▶ **SUPPLIED DATA**
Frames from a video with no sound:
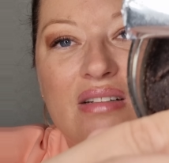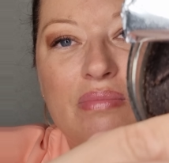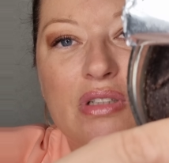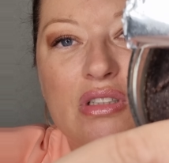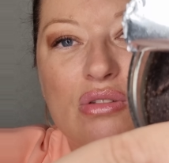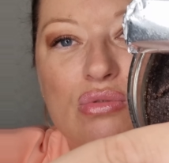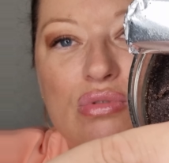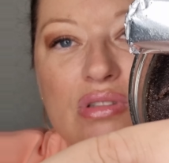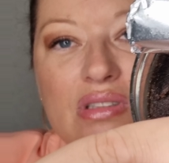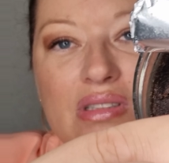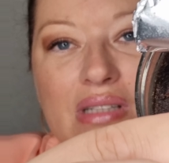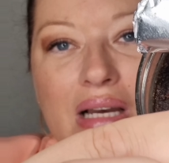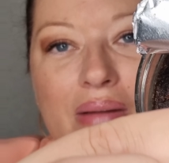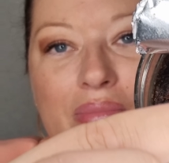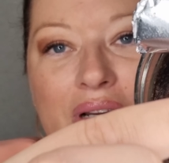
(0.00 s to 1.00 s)
Mais c'est du
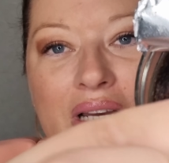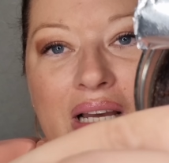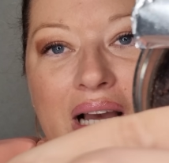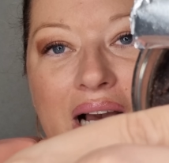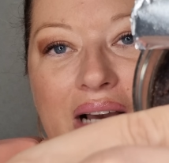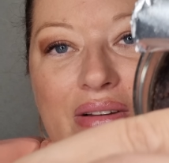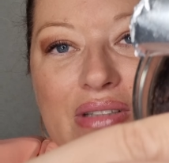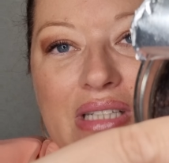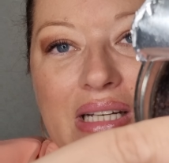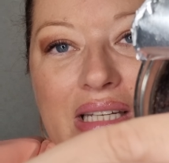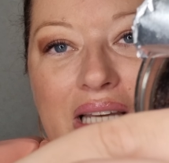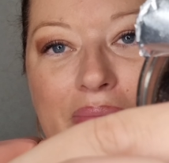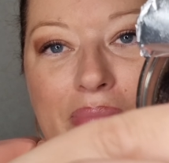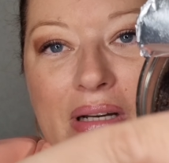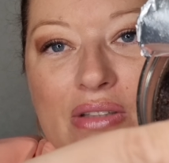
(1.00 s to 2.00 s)
sable. Ah, je dirais,
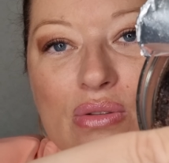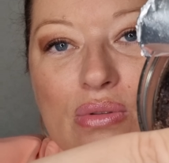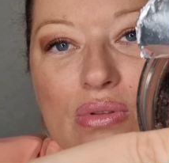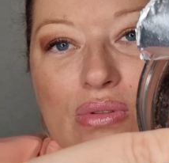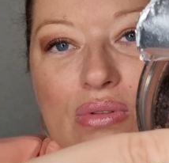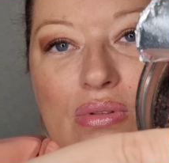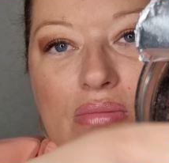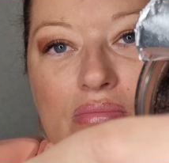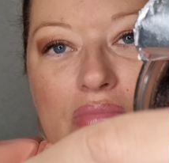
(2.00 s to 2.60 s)
il n'y a pas trop de...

▶ **WORK TO COMPLETE**
Your reply must reproduce all of the entries exactly and contain no pictures.

▶ **YOUR RESPONSE**
Frames from a video with no sound:
(0.00 s to 1.00 s)
Mais c'est du
(1.00 s to 2.00 s)
sable. Ah, je dirais,
(2.00 s to 2.60 s)
il n'y a pas trop de...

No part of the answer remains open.